Message #5 received at submit <at> debbugs.gnu.org (full text, mbox):
[Message part 1 (text/plain, inline)]
The guix-daemon's libutil/util.cc uses copy_file_range to copy a
downloaded file into the store. copy_file_range fails on files larger
than 4GB with an error like this:
guix build: error: short write in copy_file_range `15' to `16': No such file or directory
The man page for copy_file_range says that it could return EFBIG when
the range exceeds the maximum range.
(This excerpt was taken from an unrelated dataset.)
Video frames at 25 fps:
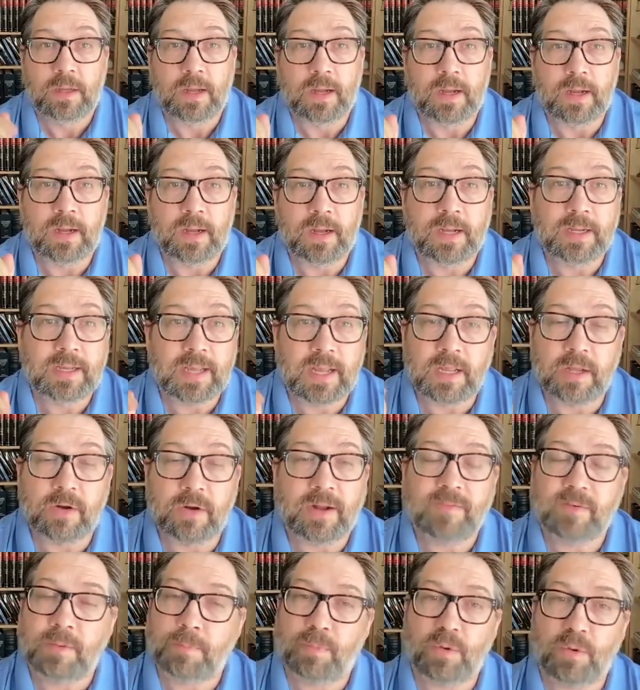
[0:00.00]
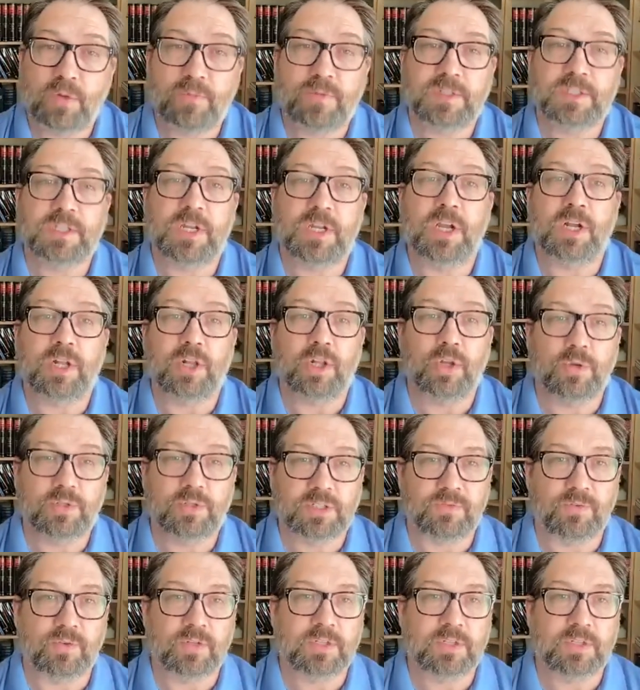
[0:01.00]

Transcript: Again, you don't have to prove it's conclusive.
The daemon code does not check any
limits and will attempt to copy the whole file.
I believe our code ought to check the value of st.size and fall back to
a boring copy if it exceeds some "reasonable" value.
This is where copy_file_range is used:
https://git.savannah.gnu.org/cgit/guix.git/tree/nix/libutil/util.cc#n382
Here is a little reproducer:
[bug.scm (text/plain, inline)]
(use-modules (guix download)
(guix packages)
(guix build-system trivial))
(package
(name "chungus")
(version "1")
(source
(origin
(method url-fetch)
(uri "http://localhost:1111/chungus")
(sha256
(base32 "0nx67d4ls2nfwcfdmg81vf240z6lpwpdqypssr1wzn3hyz4szci4"))))
(build-system trivial-build-system)
(home-page "")
(synopsis "")
(description "")
(license #f))
[Message part 3 (text/plain, inline)]
--8<---------------cut here---------------start------------->8---
# generate a big file
dd bs=1M count=4096 if=/dev/zero of=/tmp/chungus
# serve it
guix shell woof -- woof -i 127.0.0.1 -p 1111 -c 1 /tmp/chungus
# build the source derivation
guix build --no-grafts -Sf bug.scm
# observe the error
# guix build: error: short write in copy_file_range `15' to `16': No such file or directory
--8<---------------cut here---------------end--------------->8---
--
Ricardo
Information forwarded
to
bug-guix <at> gnu.org
:
bug#70877
; Package
guix
.
(Sun, 12 May 2024 07:14:01 GMT)
Full text and
rfc822 format available.
Message #8 received at 70877 <at> debbugs.gnu.org (full text, mbox):
[Message part 1 (text/plain, inline)]
On Sat, May 11, 2024 at 12:52:53PM +0200, Ricardo Wurmus wrote:
> The guix-daemon's libutil/util.cc uses copy_file_range to copy a
> downloaded file into the store. copy_file_range fails on files larger
> than 4GB with an error like this:
>
> guix build: error: short write in copy_file_range `15' to `16': No such file or directory
>
> The man page for copy_file_range says that it could return EFBIG when
> the range exceeds the maximum range. The daemon code does not check any
> limits and will attempt to copy the whole file.
>
> I believe our code ought to check the value of st.size and fall back to
> a boring copy if it exceeds some "reasonable" value.
>
> This is where copy_file_range is used:
> https://git.savannah.gnu.org/cgit/guix.git/tree/nix/libutil/util.cc#n382
>
> Here is a little reproducer:
>
> (use-modules (guix download)
> (guix packages)
> (guix build-system trivial))
>
> (package
> (name "chungus")
> (version "1")
> (source
> (origin
> (method url-fetch)
> (uri "http://localhost:1111/chungus")
> (sha256
> (base32 "0nx67d4ls2nfwcfdmg81vf240z6lpwpdqypssr1wzn3hyz4szci4"))))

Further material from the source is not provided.